About this task. The job is to output each record again, character for character.

(Saved data entries)
◇ ◇ ◇ ◇ ◇ ◇ ◇
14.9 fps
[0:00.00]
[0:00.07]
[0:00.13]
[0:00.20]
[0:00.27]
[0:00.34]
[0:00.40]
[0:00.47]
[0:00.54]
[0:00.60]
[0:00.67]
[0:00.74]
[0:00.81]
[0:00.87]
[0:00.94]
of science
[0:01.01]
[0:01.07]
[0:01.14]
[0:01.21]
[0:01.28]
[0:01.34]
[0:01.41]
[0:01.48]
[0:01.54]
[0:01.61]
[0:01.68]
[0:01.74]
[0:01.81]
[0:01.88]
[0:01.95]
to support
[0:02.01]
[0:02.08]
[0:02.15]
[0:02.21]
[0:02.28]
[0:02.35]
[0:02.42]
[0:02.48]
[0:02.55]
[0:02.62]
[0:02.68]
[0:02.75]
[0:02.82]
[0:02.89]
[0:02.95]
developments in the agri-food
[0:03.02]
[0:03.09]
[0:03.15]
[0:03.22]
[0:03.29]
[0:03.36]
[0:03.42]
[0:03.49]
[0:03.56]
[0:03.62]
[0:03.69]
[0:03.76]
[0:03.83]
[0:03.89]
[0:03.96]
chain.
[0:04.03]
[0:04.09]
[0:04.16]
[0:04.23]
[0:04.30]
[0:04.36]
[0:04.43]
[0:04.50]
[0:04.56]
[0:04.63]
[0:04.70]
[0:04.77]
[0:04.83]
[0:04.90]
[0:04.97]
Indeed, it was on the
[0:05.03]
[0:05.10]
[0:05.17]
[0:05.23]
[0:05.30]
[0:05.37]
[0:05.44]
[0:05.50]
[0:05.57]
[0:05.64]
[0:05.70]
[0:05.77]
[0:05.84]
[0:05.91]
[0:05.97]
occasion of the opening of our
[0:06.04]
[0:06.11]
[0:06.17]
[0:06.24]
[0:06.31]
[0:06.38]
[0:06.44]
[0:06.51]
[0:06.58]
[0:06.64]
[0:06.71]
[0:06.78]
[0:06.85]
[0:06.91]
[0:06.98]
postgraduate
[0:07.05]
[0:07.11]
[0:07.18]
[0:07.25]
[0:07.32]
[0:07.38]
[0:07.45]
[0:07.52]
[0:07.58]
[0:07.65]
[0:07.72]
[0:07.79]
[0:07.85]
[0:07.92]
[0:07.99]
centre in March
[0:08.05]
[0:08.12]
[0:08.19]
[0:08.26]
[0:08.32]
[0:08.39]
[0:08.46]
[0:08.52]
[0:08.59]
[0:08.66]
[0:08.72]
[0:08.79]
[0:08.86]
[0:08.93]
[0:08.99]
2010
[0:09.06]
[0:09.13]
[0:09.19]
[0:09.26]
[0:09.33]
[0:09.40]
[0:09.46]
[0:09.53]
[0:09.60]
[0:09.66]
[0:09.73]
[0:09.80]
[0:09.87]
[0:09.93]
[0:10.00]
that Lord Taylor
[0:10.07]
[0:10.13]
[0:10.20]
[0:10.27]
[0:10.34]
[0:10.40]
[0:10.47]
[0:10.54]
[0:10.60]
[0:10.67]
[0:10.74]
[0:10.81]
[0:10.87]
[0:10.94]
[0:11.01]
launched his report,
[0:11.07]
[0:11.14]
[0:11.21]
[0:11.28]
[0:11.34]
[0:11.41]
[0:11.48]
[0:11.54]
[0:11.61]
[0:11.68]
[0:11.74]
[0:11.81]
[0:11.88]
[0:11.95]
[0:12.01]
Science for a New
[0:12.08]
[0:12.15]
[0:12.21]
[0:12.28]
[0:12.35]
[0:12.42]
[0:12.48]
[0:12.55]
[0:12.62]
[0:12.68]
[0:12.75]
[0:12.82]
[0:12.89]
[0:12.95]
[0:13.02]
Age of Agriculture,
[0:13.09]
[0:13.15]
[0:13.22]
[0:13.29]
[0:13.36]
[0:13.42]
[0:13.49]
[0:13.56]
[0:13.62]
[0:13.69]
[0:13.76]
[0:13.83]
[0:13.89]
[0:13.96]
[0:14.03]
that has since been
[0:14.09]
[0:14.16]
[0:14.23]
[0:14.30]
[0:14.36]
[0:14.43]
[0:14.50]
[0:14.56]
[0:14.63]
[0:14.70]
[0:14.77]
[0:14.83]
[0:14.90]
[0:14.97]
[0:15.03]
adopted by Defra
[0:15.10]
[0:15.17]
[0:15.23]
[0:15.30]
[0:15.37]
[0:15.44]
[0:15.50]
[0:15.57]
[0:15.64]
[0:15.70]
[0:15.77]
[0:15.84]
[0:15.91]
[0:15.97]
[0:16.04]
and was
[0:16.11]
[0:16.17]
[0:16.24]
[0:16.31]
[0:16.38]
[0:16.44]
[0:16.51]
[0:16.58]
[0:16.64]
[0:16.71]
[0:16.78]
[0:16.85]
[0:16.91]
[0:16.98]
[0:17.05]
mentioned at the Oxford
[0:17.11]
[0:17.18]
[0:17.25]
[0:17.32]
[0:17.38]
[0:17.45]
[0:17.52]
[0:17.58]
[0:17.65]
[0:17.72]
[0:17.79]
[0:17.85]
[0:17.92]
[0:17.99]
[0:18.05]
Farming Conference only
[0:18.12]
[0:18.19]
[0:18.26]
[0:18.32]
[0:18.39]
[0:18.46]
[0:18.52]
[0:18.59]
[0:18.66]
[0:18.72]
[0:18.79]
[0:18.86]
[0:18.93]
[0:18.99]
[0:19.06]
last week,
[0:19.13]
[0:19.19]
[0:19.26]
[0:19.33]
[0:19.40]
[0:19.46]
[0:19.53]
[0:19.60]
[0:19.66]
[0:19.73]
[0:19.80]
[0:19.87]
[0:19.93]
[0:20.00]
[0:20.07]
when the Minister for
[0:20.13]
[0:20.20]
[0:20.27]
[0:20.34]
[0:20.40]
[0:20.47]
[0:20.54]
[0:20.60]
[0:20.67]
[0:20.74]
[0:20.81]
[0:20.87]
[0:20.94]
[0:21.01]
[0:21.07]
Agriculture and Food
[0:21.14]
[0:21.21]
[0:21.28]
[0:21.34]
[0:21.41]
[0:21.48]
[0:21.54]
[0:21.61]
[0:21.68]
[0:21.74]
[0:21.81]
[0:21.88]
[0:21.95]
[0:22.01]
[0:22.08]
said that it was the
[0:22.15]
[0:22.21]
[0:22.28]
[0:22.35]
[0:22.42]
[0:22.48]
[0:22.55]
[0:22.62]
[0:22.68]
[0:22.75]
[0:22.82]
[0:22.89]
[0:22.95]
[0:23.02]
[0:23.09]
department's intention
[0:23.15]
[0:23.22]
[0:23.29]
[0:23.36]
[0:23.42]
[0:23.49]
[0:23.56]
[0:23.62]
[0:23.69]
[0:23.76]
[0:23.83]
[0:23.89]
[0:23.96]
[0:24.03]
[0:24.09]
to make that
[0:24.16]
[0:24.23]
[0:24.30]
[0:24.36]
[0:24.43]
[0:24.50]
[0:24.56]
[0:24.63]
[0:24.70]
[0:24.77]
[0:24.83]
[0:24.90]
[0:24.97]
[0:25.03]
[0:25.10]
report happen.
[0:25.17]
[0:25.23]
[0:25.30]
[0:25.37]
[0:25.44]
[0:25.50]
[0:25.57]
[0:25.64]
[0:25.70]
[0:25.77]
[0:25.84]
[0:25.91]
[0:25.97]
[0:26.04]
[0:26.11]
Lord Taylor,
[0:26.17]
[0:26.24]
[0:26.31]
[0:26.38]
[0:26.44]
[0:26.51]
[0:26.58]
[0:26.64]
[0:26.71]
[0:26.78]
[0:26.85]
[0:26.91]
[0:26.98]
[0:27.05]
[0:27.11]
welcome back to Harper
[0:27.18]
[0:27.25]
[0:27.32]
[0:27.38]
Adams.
◇ ◇ ◇ ◇ ◇ ◇ ◇
Output for this exercise.
14.9 fps
[0:00.00]
[0:00.07]
[0:00.13]
[0:00.20]
[0:00.27]
[0:00.34]
[0:00.40]
[0:00.47]
[0:00.54]
[0:00.60]
[0:00.67]
[0:00.74]
[0:00.81]
[0:00.87]
[0:00.94]
of science
[0:01.01]
[0:01.07]
[0:01.14]
[0:01.21]
[0:01.28]
[0:01.34]
[0:01.41]
[0:01.48]
[0:01.54]
[0:01.61]
[0:01.68]
[0:01.74]
[0:01.81]
[0:01.88]
[0:01.95]
to support
[0:02.01]
[0:02.08]
[0:02.15]
[0:02.21]
[0:02.28]
[0:02.35]
[0:02.42]
[0:02.48]
[0:02.55]
[0:02.62]
[0:02.68]
[0:02.75]
[0:02.82]
[0:02.89]
[0:02.95]
developments in the agri-food
[0:03.02]
[0:03.09]
[0:03.15]
[0:03.22]
[0:03.29]
[0:03.36]
[0:03.42]
[0:03.49]
[0:03.56]
[0:03.62]
[0:03.69]
[0:03.76]
[0:03.83]
[0:03.89]
[0:03.96]
chain.
[0:04.03]
[0:04.09]
[0:04.16]
[0:04.23]
[0:04.30]
[0:04.36]
[0:04.43]
[0:04.50]
[0:04.56]
[0:04.63]
[0:04.70]
[0:04.77]
[0:04.83]
[0:04.90]
[0:04.97]
Indeed, it was on the
[0:05.03]
[0:05.10]
[0:05.17]
[0:05.23]
[0:05.30]
[0:05.37]
[0:05.44]
[0:05.50]
[0:05.57]
[0:05.64]
[0:05.70]
[0:05.77]
[0:05.84]
[0:05.91]
[0:05.97]
occasion of the opening of our
[0:06.04]
[0:06.11]
[0:06.17]
[0:06.24]
[0:06.31]
[0:06.38]
[0:06.44]
[0:06.51]
[0:06.58]
[0:06.64]
[0:06.71]
[0:06.78]
[0:06.85]
[0:06.91]
[0:06.98]
postgraduate
[0:07.05]
[0:07.11]
[0:07.18]
[0:07.25]
[0:07.32]
[0:07.38]
[0:07.45]
[0:07.52]
[0:07.58]
[0:07.65]
[0:07.72]
[0:07.79]
[0:07.85]
[0:07.92]
[0:07.99]
centre in March
[0:08.05]
[0:08.12]
[0:08.19]
[0:08.26]
[0:08.32]
[0:08.39]
[0:08.46]
[0:08.52]
[0:08.59]
[0:08.66]
[0:08.72]
[0:08.79]
[0:08.86]
[0:08.93]
[0:08.99]
2010
[0:09.06]
[0:09.13]
[0:09.19]
[0:09.26]
[0:09.33]
[0:09.40]
[0:09.46]
[0:09.53]
[0:09.60]
[0:09.66]
[0:09.73]
[0:09.80]
[0:09.87]
[0:09.93]
[0:10.00]
that Lord Taylor
[0:10.07]
[0:10.13]
[0:10.20]
[0:10.27]
[0:10.34]
[0:10.40]
[0:10.47]
[0:10.54]
[0:10.60]
[0:10.67]
[0:10.74]
[0:10.81]
[0:10.87]
[0:10.94]
[0:11.01]
launched his report,
[0:11.07]
[0:11.14]
[0:11.21]
[0:11.28]
[0:11.34]
[0:11.41]
[0:11.48]
[0:11.54]
[0:11.61]
[0:11.68]
[0:11.74]
[0:11.81]
[0:11.88]
[0:11.95]
[0:12.01]
Science for a New
[0:12.08]
[0:12.15]
[0:12.21]
[0:12.28]
[0:12.35]
[0:12.42]
[0:12.48]
[0:12.55]
[0:12.62]
[0:12.68]
[0:12.75]
[0:12.82]
[0:12.89]
[0:12.95]
[0:13.02]
Age of Agriculture,
[0:13.09]
[0:13.15]
[0:13.22]
[0:13.29]
[0:13.36]
[0:13.42]
[0:13.49]
[0:13.56]
[0:13.62]
[0:13.69]
[0:13.76]
[0:13.83]
[0:13.89]
[0:13.96]
[0:14.03]
that has since been
[0:14.09]
[0:14.16]
[0:14.23]
[0:14.30]
[0:14.36]
[0:14.43]
[0:14.50]
[0:14.56]
[0:14.63]
[0:14.70]
[0:14.77]
[0:14.83]
[0:14.90]
[0:14.97]
[0:15.03]
adopted by Defra
[0:15.10]
[0:15.17]
[0:15.23]
[0:15.30]
[0:15.37]
[0:15.44]
[0:15.50]
[0:15.57]
[0:15.64]
[0:15.70]
[0:15.77]
[0:15.84]
[0:15.91]
[0:15.97]
[0:16.04]
and was
[0:16.11]
[0:16.17]
[0:16.24]
[0:16.31]
[0:16.38]
[0:16.44]
[0:16.51]
[0:16.58]
[0:16.64]
[0:16.71]
[0:16.78]
[0:16.85]
[0:16.91]
[0:16.98]
[0:17.05]
mentioned at the Oxford
[0:17.11]
[0:17.18]
[0:17.25]
[0:17.32]
[0:17.38]
[0:17.45]
[0:17.52]
[0:17.58]
[0:17.65]
[0:17.72]
[0:17.79]
[0:17.85]
[0:17.92]
[0:17.99]
[0:18.05]
Farming Conference only
[0:18.12]
[0:18.19]
[0:18.26]
[0:18.32]
[0:18.39]
[0:18.46]
[0:18.52]
[0:18.59]
[0:18.66]
[0:18.72]
[0:18.79]
[0:18.86]
[0:18.93]
[0:18.99]
[0:19.06]
last week,
[0:19.13]
[0:19.19]
[0:19.26]
[0:19.33]
[0:19.40]
[0:19.46]
[0:19.53]
[0:19.60]
[0:19.66]
[0:19.73]
[0:19.80]
[0:19.87]
[0:19.93]
[0:20.00]
[0:20.07]
when the Minister for
[0:20.13]
[0:20.20]
[0:20.27]
[0:20.34]
[0:20.40]
[0:20.47]
[0:20.54]
[0:20.60]
[0:20.67]
[0:20.74]
[0:20.81]
[0:20.87]
[0:20.94]
[0:21.01]
[0:21.07]
Agriculture and Food
[0:21.14]
[0:21.21]
[0:21.28]
[0:21.34]
[0:21.41]
[0:21.48]
[0:21.54]
[0:21.61]
[0:21.68]
[0:21.74]
[0:21.81]
[0:21.88]
[0:21.95]
[0:22.01]
[0:22.08]
said that it was the
[0:22.15]
[0:22.21]
[0:22.28]
[0:22.35]
[0:22.42]
[0:22.48]
[0:22.55]
[0:22.62]
[0:22.68]
[0:22.75]
[0:22.82]
[0:22.89]
[0:22.95]
[0:23.02]
[0:23.09]
department's intention
[0:23.15]
[0:23.22]
[0:23.29]
[0:23.36]
[0:23.42]
[0:23.49]
[0:23.56]
[0:23.62]
[0:23.69]
[0:23.76]
[0:23.83]
[0:23.89]
[0:23.96]
[0:24.03]
[0:24.09]
to make that
[0:24.16]
[0:24.23]
[0:24.30]
[0:24.36]
[0:24.43]
[0:24.50]
[0:24.56]
[0:24.63]
[0:24.70]
[0:24.77]
[0:24.83]
[0:24.90]
[0:24.97]
[0:25.03]
[0:25.10]
report happen.
[0:25.17]
[0:25.23]
[0:25.30]
[0:25.37]
[0:25.44]
[0:25.50]
[0:25.57]
[0:25.64]
[0:25.70]
[0:25.77]
[0:25.84]
[0:25.91]
[0:25.97]
[0:26.04]
[0:26.11]
Lord Taylor,
[0:26.17]
[0:26.24]
[0:26.31]
[0:26.38]
[0:26.44]
[0:26.51]
[0:26.58]
[0:26.64]
[0:26.71]
[0:26.78]
[0:26.85]
[0:26.91]
[0:26.98]
[0:27.05]
[0:27.11]
welcome back to Harper
[0:27.18]
[0:27.25]
[0:27.32]
[0:27.38]
Adams.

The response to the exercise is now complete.